== Data for the task

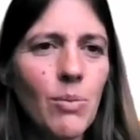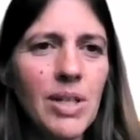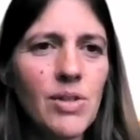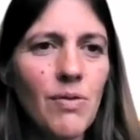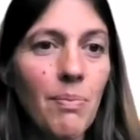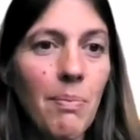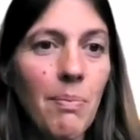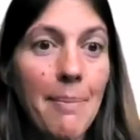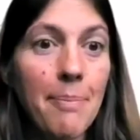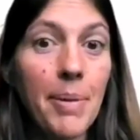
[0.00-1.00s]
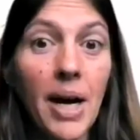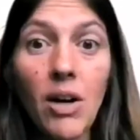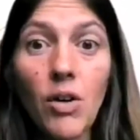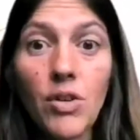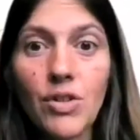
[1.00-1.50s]
sort of map
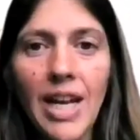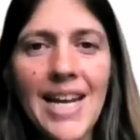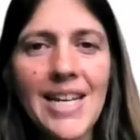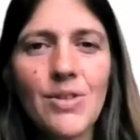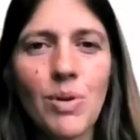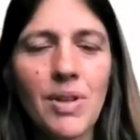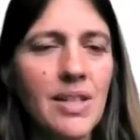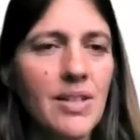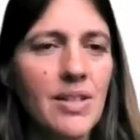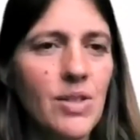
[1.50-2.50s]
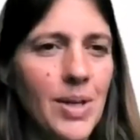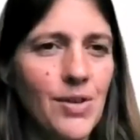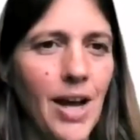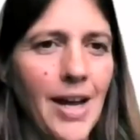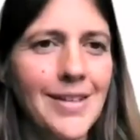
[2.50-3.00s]
biological age within
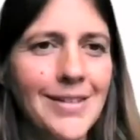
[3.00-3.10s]
TwinsUK.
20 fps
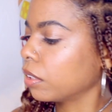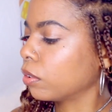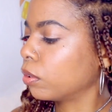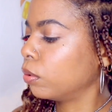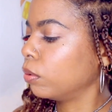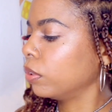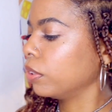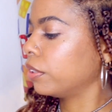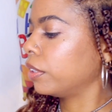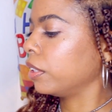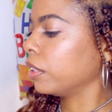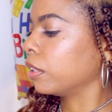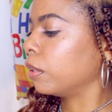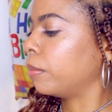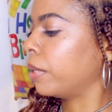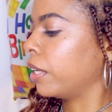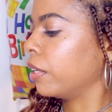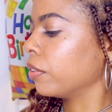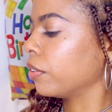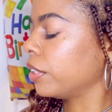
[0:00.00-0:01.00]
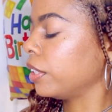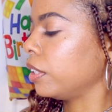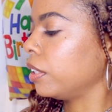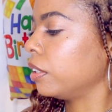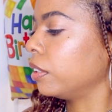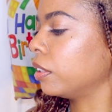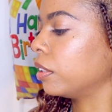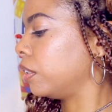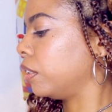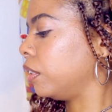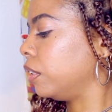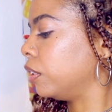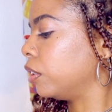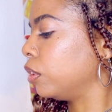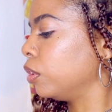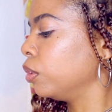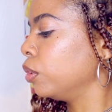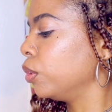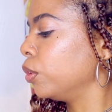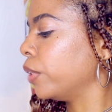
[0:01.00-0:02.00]
the cool thing about
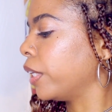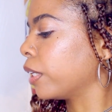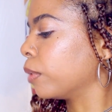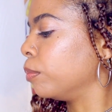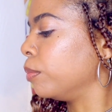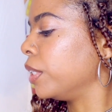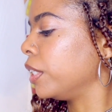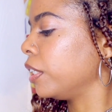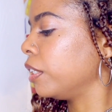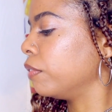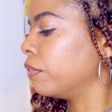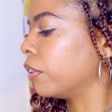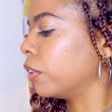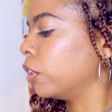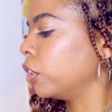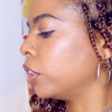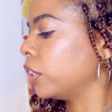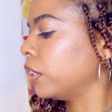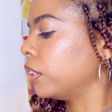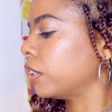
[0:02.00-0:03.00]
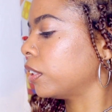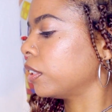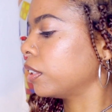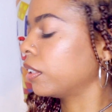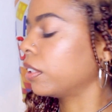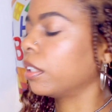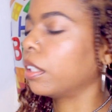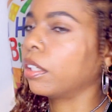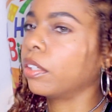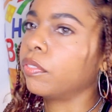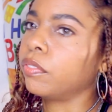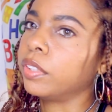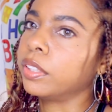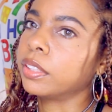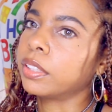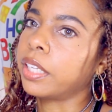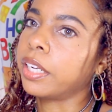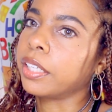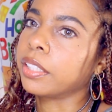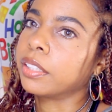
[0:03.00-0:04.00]
these new like mini versions and stuff
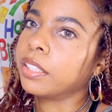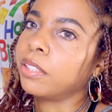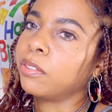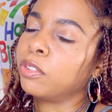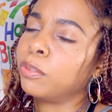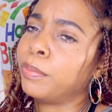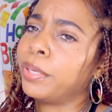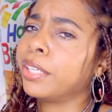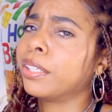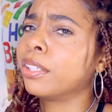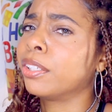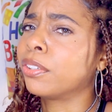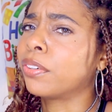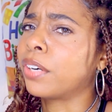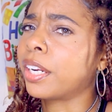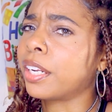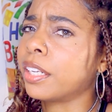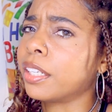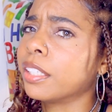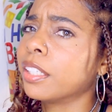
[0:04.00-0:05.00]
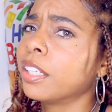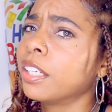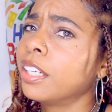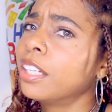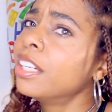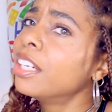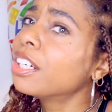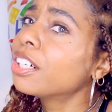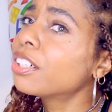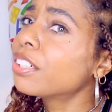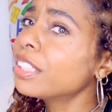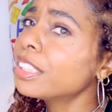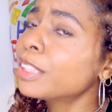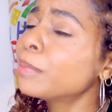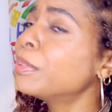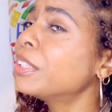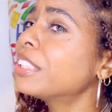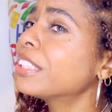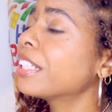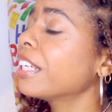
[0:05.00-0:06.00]
is like they would make great
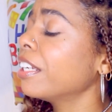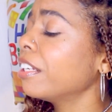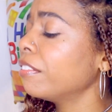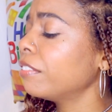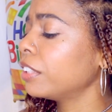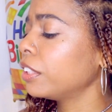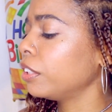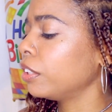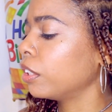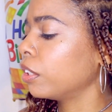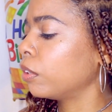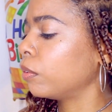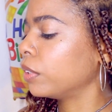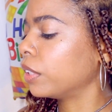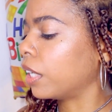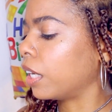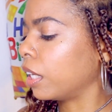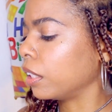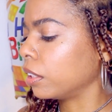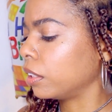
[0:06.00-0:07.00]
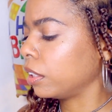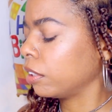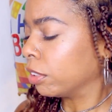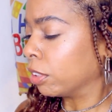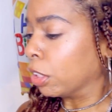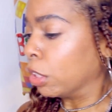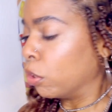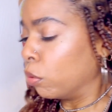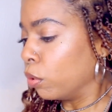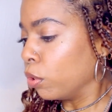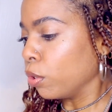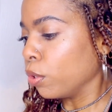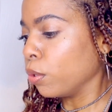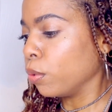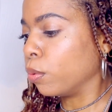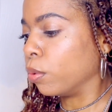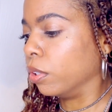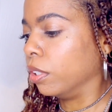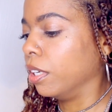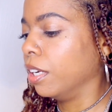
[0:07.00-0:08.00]
Christmas gifts, you know, with the holidays.
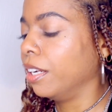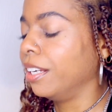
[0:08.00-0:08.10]
Woo!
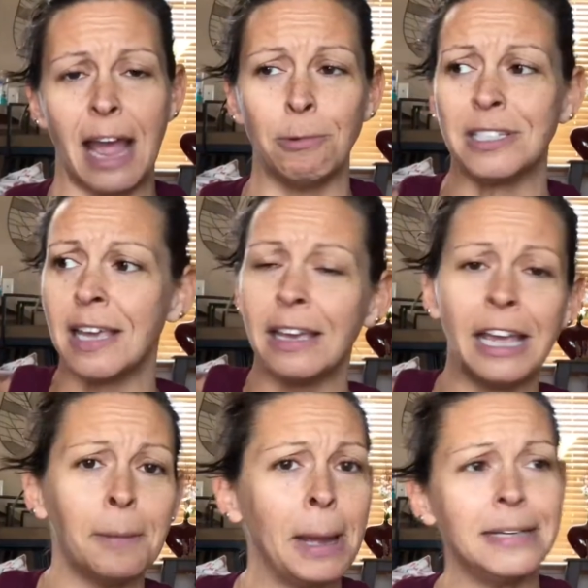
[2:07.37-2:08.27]
I was
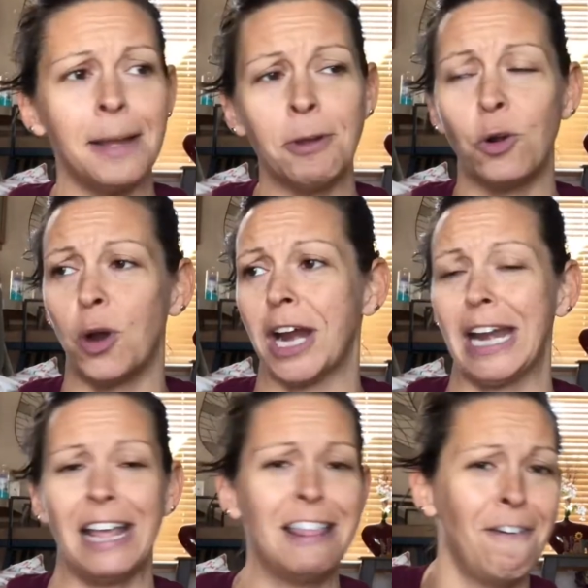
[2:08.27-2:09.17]
kicking my
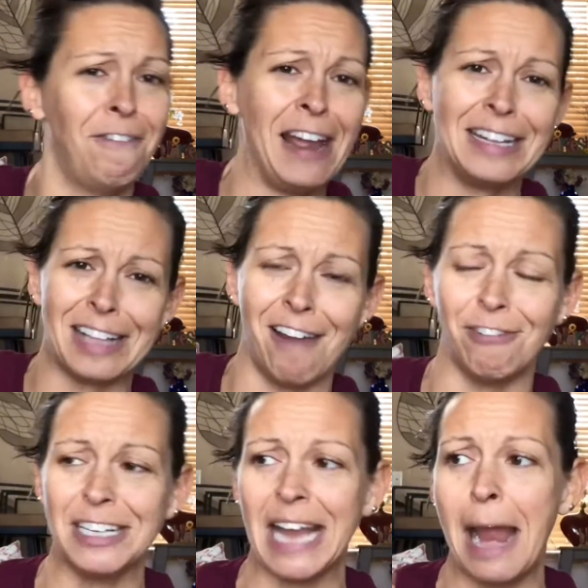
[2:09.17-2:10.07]
demogorgon in the face
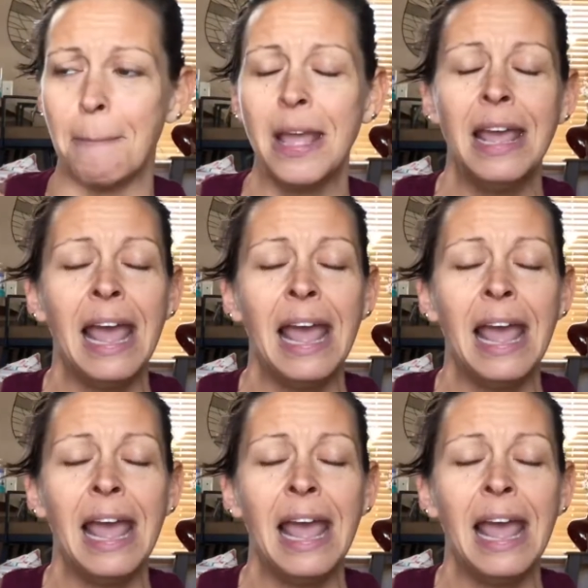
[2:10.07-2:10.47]
every time.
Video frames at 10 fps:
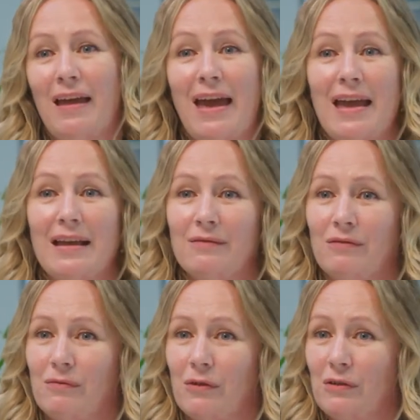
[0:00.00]
they
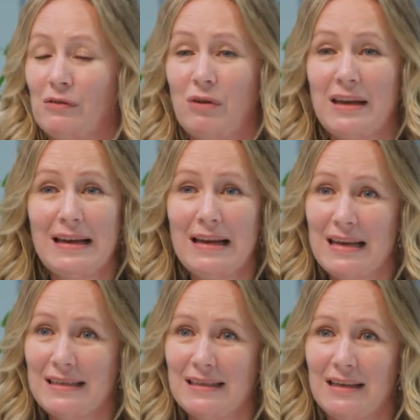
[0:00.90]
really
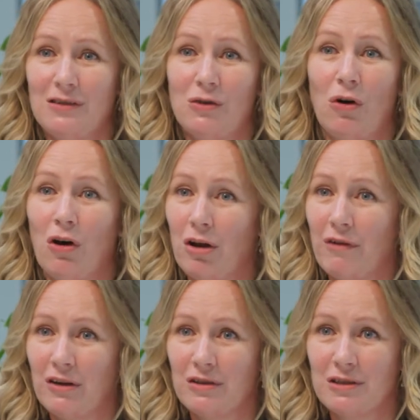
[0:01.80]
listened to all
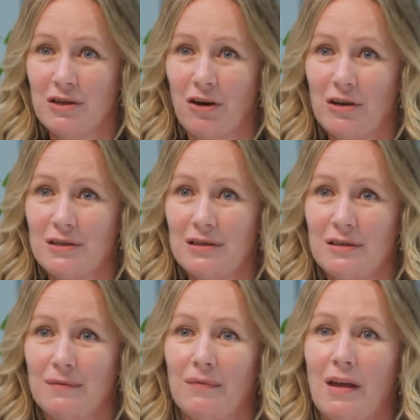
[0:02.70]
of our
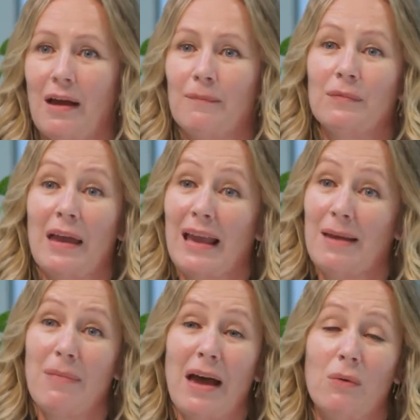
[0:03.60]
concerns um, and
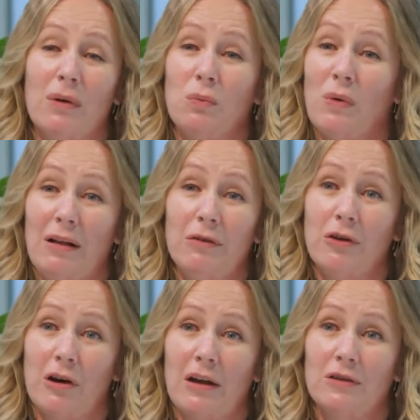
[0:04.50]
came back with well
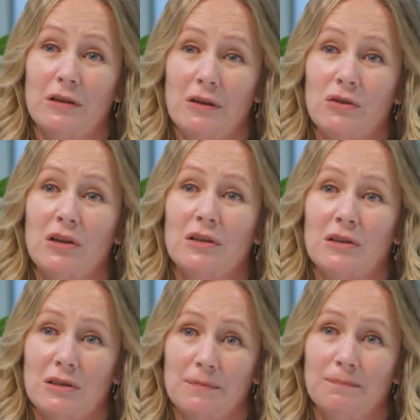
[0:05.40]
thought out solutions.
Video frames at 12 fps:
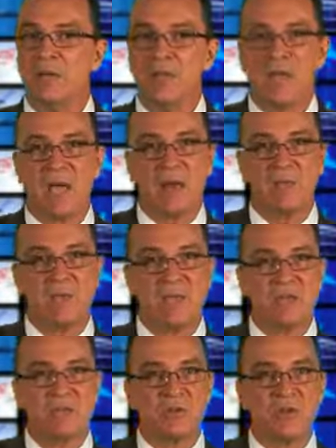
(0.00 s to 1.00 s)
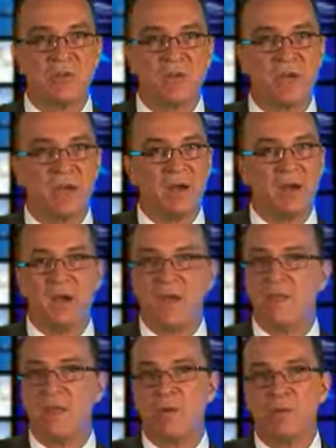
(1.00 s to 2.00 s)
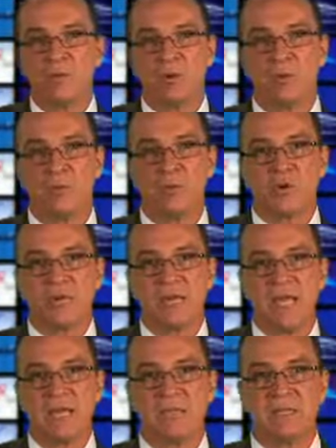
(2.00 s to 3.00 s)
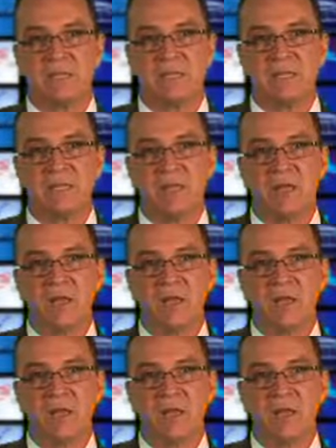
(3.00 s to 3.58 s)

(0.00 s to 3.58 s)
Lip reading: They had a major repair and they weren't protected.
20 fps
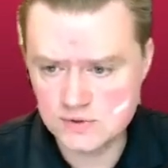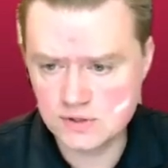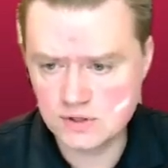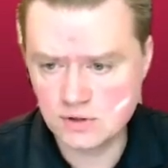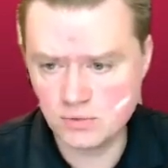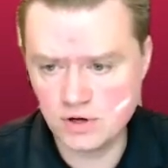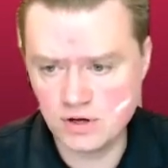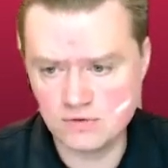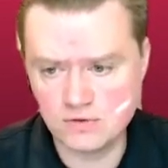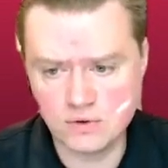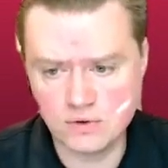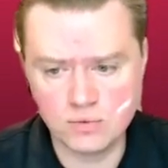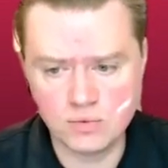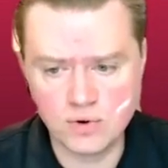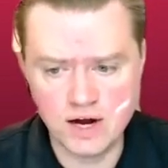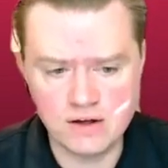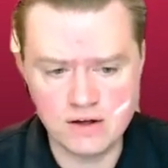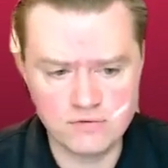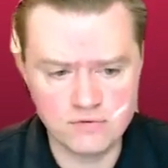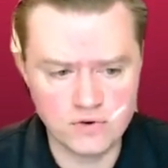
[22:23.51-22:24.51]
then we have the
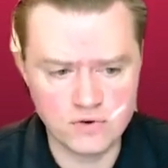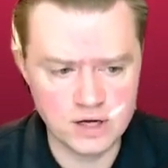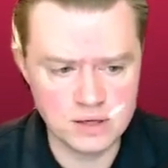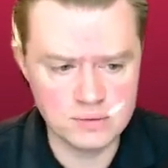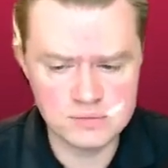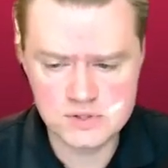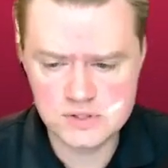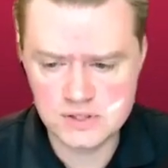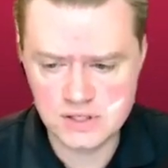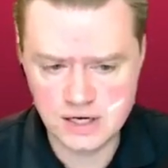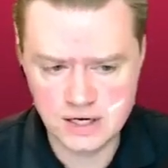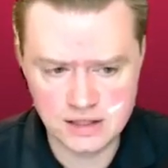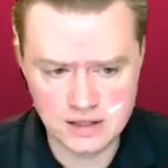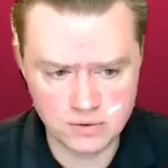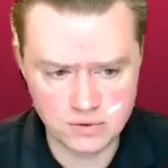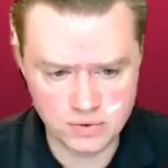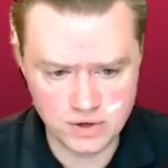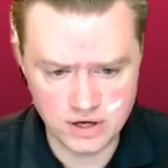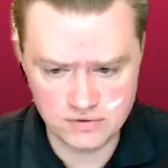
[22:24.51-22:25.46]
right frames, and then we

====

Your task is to gather all lines from the entries above that hold the word "Video".

Video frames at 10 fps:
Video frames at 12 fps:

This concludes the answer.